It was not only the Sistine Chapel that we had private access to, but the entirety of the Vatican Collection, although wisely, after a long day in the blazing sun, with a gorgeous sunset visible through the windows, Frank Dabell chose only a few utterly memorable highlights.
The day started at The Pantheon and from there we visited two churches in the neighbourhood that had paintings by a newly discovered chap from Lombardy, namely Michelangelo Merisi, otherwise known as Caravaggio. The advantage of visiting Rome in the summer meant a complete absence of school groups, often the absolute bane of our visits!

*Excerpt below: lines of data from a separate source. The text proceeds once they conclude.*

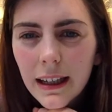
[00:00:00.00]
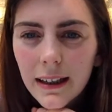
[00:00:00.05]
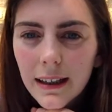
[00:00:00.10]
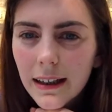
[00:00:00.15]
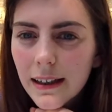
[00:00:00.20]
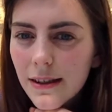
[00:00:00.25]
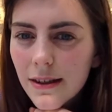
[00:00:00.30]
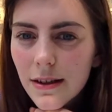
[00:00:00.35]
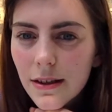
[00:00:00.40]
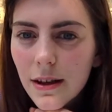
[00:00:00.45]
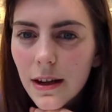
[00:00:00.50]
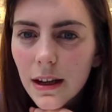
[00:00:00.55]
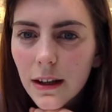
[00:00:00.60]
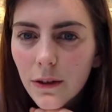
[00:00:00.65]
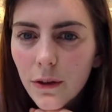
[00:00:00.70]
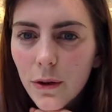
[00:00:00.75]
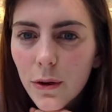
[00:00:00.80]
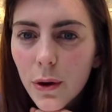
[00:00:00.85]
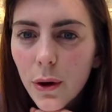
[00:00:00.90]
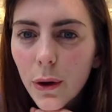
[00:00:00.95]

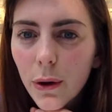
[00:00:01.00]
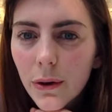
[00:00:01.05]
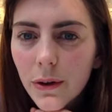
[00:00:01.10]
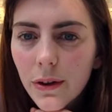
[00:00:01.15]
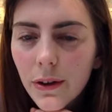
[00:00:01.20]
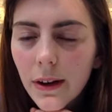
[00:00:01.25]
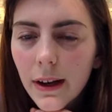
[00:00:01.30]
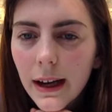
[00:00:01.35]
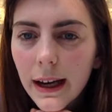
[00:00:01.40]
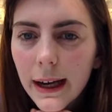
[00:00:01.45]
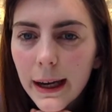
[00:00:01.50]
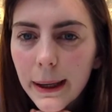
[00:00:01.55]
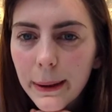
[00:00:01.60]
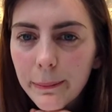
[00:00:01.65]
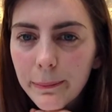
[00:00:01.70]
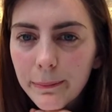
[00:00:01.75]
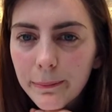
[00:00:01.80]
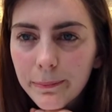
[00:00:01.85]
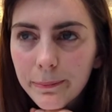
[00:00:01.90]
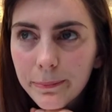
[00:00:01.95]
it's not
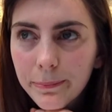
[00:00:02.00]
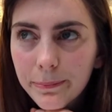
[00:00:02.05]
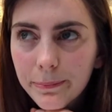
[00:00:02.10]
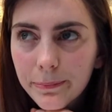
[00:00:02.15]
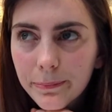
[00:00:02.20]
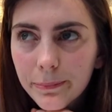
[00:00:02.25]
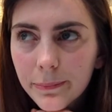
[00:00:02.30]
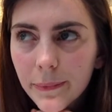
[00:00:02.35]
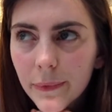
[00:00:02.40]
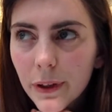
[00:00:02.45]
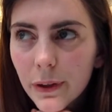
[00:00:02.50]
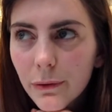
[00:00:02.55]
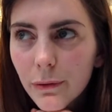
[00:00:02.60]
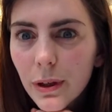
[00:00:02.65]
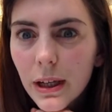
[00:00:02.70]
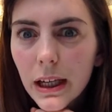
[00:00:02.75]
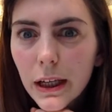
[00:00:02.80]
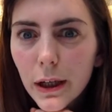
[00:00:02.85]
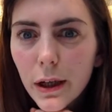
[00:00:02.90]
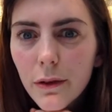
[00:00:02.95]

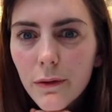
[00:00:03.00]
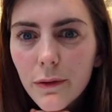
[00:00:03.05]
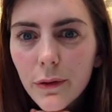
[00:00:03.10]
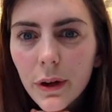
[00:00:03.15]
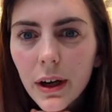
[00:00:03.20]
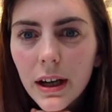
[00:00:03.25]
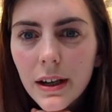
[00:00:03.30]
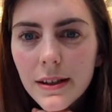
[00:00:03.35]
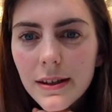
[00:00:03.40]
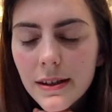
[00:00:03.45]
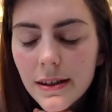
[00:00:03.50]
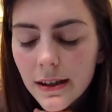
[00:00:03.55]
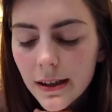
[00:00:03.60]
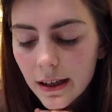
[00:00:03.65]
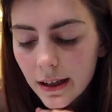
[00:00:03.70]
really good for us.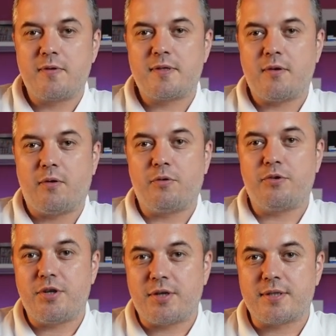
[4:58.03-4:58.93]
So
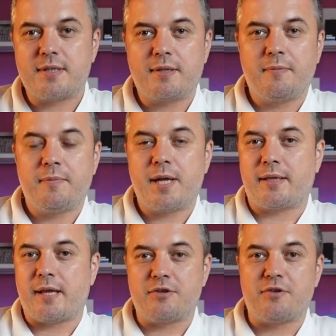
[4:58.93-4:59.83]
just pay
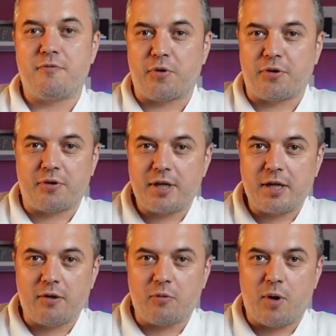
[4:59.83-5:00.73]
attention for the
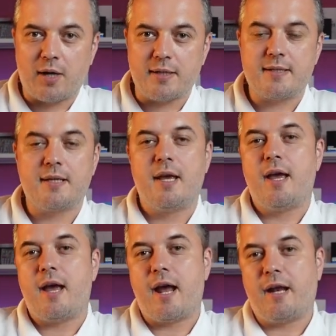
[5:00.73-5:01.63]
critical ones,
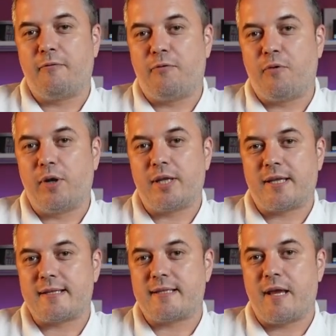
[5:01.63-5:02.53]
and fully
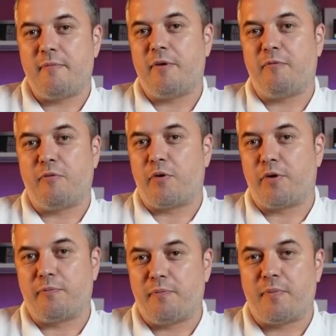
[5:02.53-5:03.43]
test them before
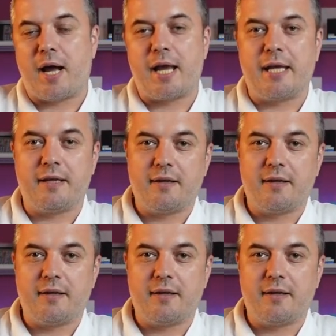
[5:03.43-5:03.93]
buyingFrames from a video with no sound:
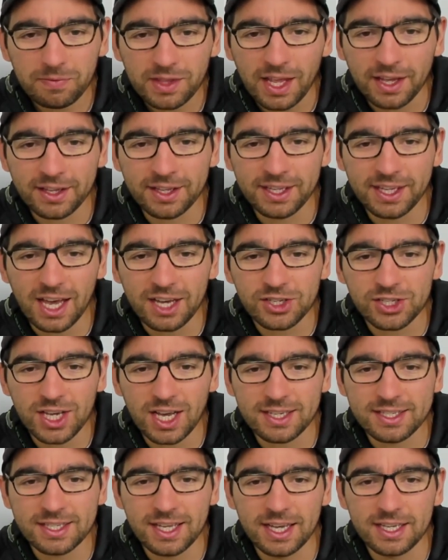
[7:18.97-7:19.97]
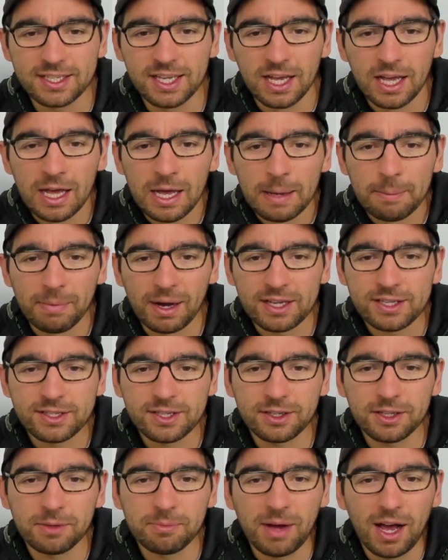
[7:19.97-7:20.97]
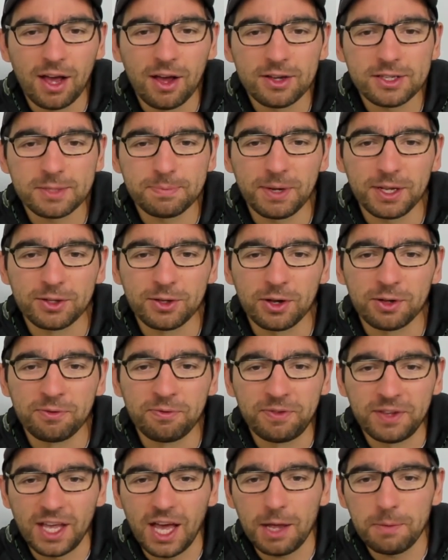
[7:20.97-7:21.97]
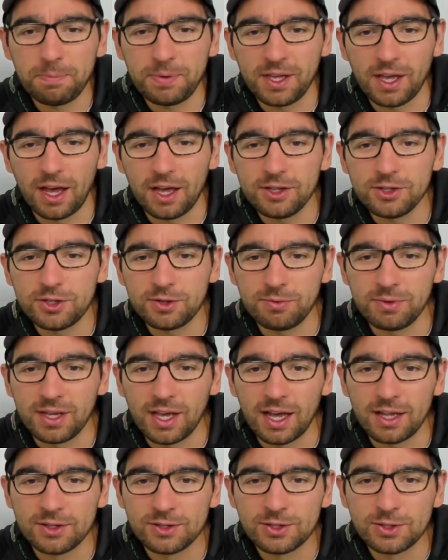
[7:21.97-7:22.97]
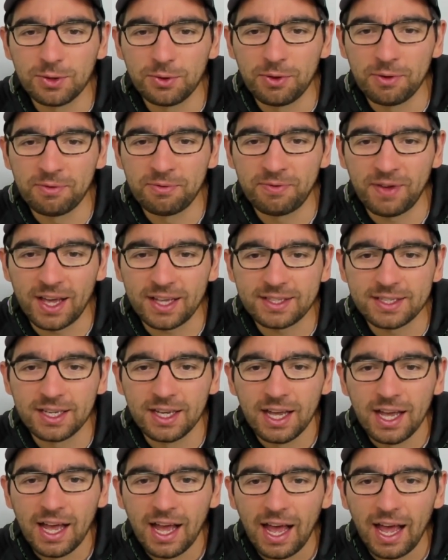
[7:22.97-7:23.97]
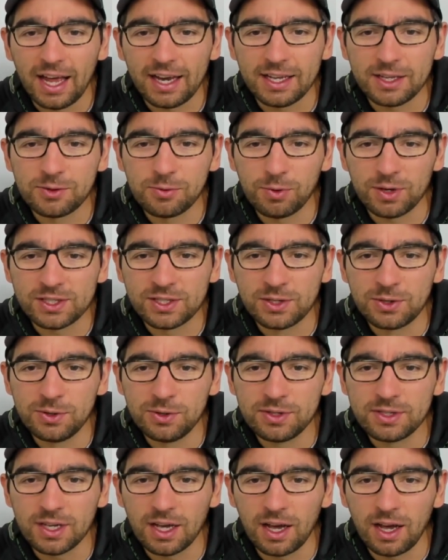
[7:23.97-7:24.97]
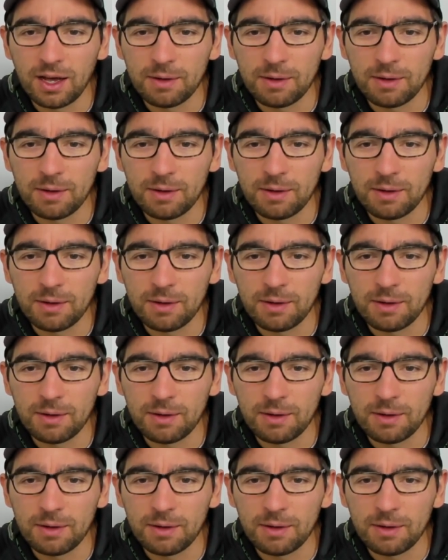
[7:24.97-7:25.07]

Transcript: Yasha says, my son and my husband got VIP entry and saw the vet and it was good.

After a lunch we walked through the streets, along the Via dei Pelligrini, pausing in a tiny courtyard to see how Medieval life in Rome might have been, when the population had shrunk from over a million to a mere 50,000...on to St Peter's, visited the church and then waited for the members of the public to leave before starting our private tour of one of the most wonderful art collections in the world. Countless wonders; collections of archaic pre-Christian paintings, frescoes of important moments in the construction of St Peter's, a view of the Papal gardens, through Raphael's sensational Stanze, the private rooms painted for Pope Julius II and into the Sistine Chapel itself. For anyone who has been there 'with the public' the visit is always breathtaking without custodians shouting 'Silenzio!" and the crowds shuffling disconsolately through, I was able to play a few bars of Allegri's 'Miserere' on my phone before a mildly disapproving glance from the custodian, composed exclusively to be played there, and only written down in the 18th century by a 14 year old Mozart, who memorised it and inscribed it back in his hotel, as the story goes.
We finished in the Octagonal Garden, with the incredible 'Laocoon' exclusively for us, without jostling crowds and guides to interrupt.
I ended the day with a sumptuous plate of fried fish, to get myself in the mood for tomorrow's return to England!